INPUT DATA:
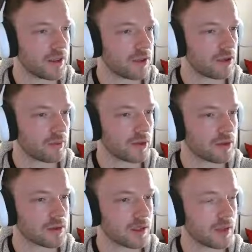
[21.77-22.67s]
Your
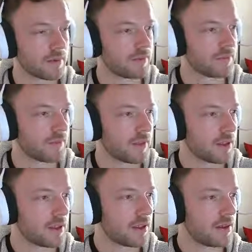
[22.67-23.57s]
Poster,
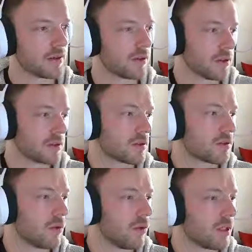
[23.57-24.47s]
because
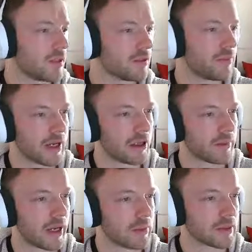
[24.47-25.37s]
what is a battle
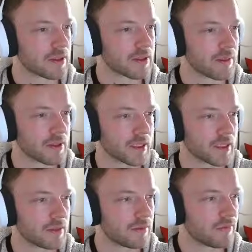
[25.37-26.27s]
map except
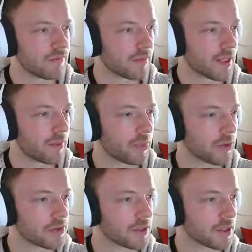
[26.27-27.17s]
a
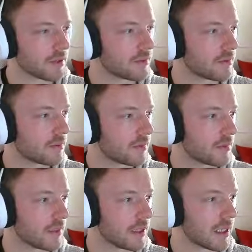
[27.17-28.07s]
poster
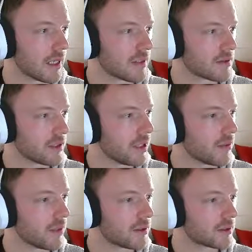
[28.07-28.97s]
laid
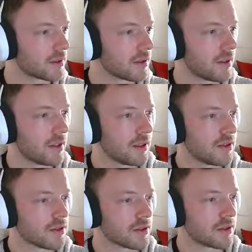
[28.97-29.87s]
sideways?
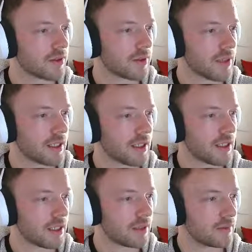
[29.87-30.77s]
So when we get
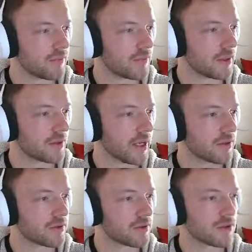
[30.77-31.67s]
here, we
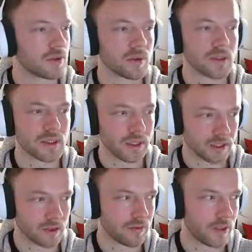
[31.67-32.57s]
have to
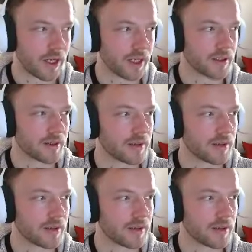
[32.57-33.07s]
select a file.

* * *

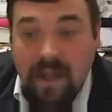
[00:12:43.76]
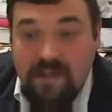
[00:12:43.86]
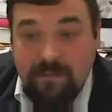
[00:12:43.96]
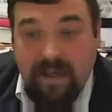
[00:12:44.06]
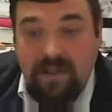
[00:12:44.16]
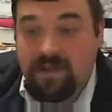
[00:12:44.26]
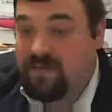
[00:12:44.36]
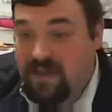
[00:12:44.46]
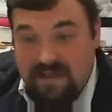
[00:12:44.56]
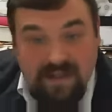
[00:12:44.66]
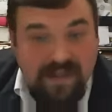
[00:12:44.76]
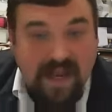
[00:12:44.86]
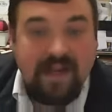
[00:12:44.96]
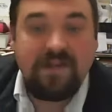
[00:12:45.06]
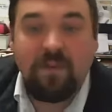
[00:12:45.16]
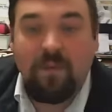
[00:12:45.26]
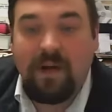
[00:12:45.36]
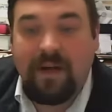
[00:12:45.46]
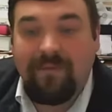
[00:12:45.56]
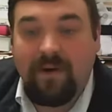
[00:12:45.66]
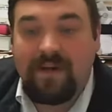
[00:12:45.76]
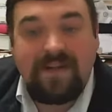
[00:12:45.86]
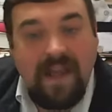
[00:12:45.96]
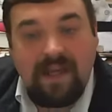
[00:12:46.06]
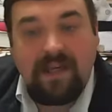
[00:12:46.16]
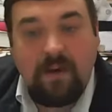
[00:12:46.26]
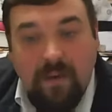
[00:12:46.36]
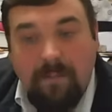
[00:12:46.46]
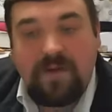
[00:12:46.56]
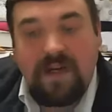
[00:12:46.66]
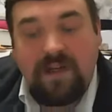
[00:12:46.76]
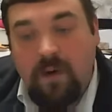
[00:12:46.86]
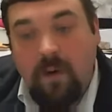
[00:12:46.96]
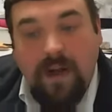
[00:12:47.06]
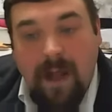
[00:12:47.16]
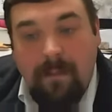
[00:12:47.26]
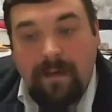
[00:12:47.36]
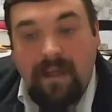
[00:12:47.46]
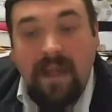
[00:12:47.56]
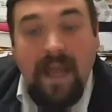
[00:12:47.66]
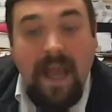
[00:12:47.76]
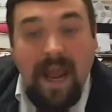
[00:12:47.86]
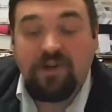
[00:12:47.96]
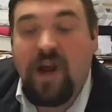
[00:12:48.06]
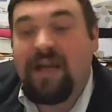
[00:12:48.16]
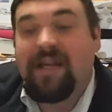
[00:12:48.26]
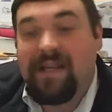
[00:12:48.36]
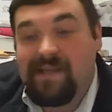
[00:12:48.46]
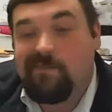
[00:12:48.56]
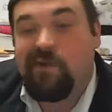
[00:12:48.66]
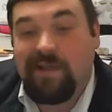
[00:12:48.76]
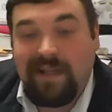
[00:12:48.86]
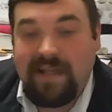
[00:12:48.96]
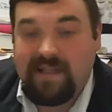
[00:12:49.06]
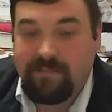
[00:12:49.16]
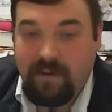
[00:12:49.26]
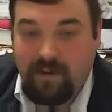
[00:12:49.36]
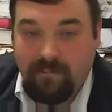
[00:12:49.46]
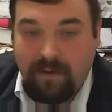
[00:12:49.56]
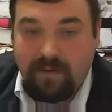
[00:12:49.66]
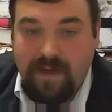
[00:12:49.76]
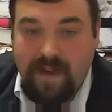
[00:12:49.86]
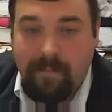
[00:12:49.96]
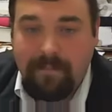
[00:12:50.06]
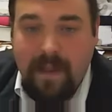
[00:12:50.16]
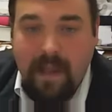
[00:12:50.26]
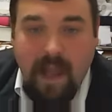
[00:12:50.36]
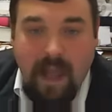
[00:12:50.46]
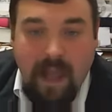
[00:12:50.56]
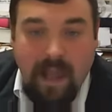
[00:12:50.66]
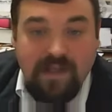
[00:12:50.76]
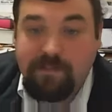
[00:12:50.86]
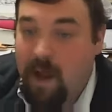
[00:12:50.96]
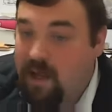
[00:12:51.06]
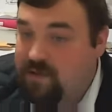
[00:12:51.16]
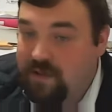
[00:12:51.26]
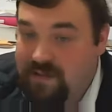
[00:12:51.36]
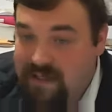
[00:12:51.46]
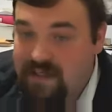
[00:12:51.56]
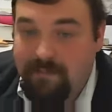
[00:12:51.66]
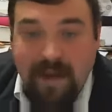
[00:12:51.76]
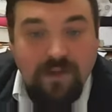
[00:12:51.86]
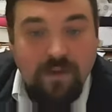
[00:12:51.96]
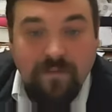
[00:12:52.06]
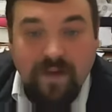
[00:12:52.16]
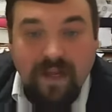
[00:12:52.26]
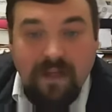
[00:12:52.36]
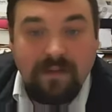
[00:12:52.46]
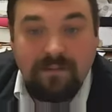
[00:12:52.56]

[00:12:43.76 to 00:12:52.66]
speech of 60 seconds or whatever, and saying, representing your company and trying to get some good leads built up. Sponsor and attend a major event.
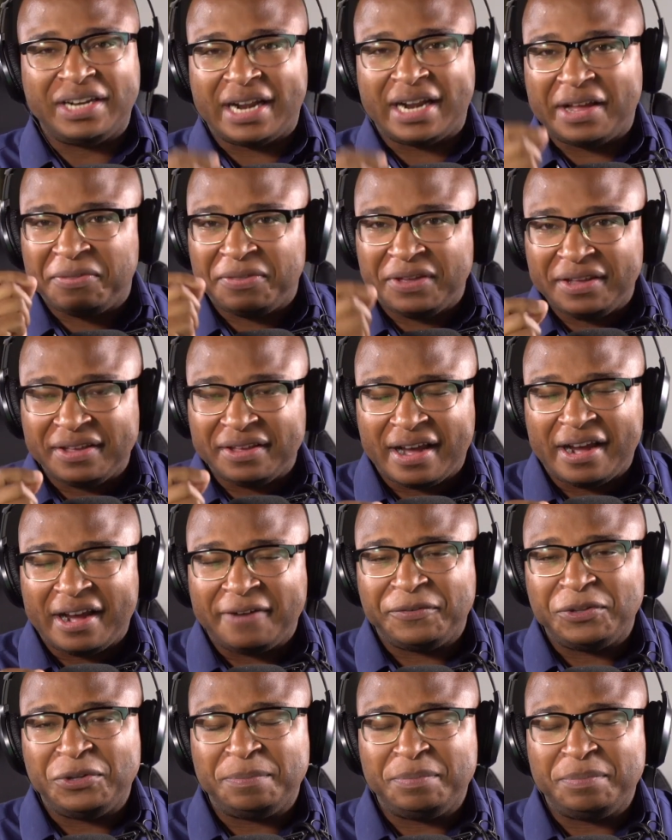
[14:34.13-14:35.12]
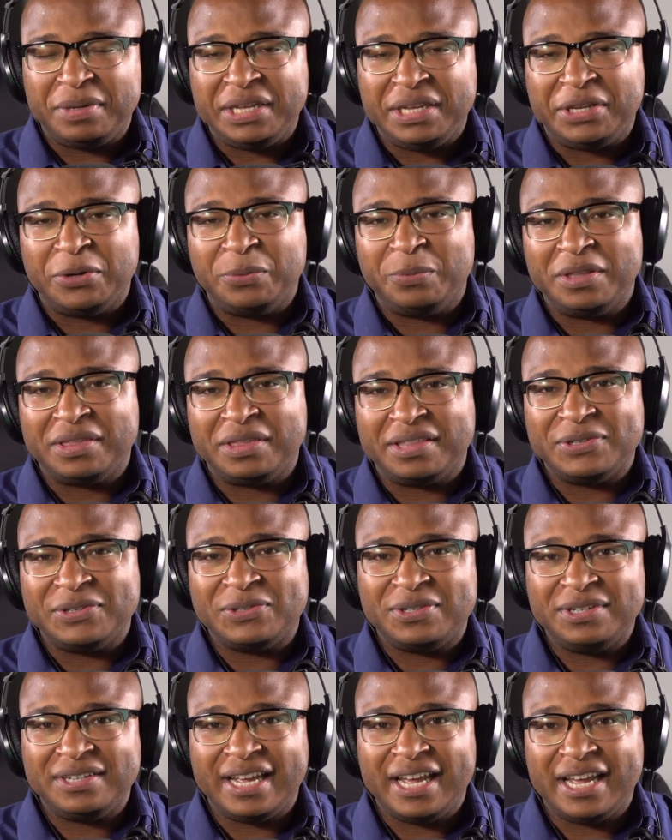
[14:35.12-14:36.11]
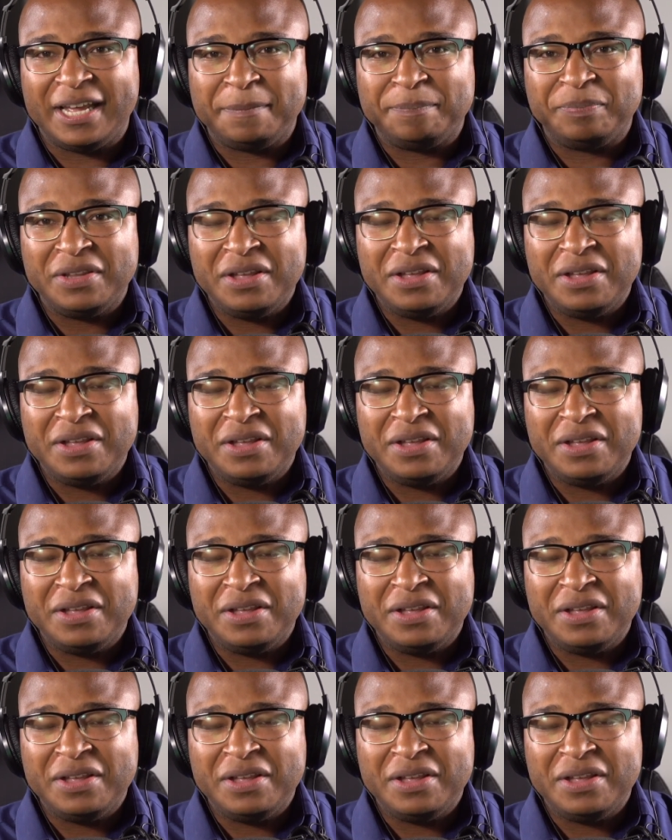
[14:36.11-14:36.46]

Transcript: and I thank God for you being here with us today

PROBLEM STATEMENT: Reproduce the listing above from the line that holds "[00:12:49.46]" through the line that holds "[00:12:51.46]", both included, with the pictures left out.

RESULT:
[00:12:49.46]
[00:12:49.56]
[00:12:49.66]
[00:12:49.76]
[00:12:49.86]
[00:12:49.96]
[00:12:50.06]
[00:12:50.16]
[00:12:50.26]
[00:12:50.36]
[00:12:50.46]
[00:12:50.56]
[00:12:50.66]
[00:12:50.76]
[00:12:50.86]
[00:12:50.96]
[00:12:51.06]
[00:12:51.16]
[00:12:51.26]
[00:12:51.36]
[00:12:51.46]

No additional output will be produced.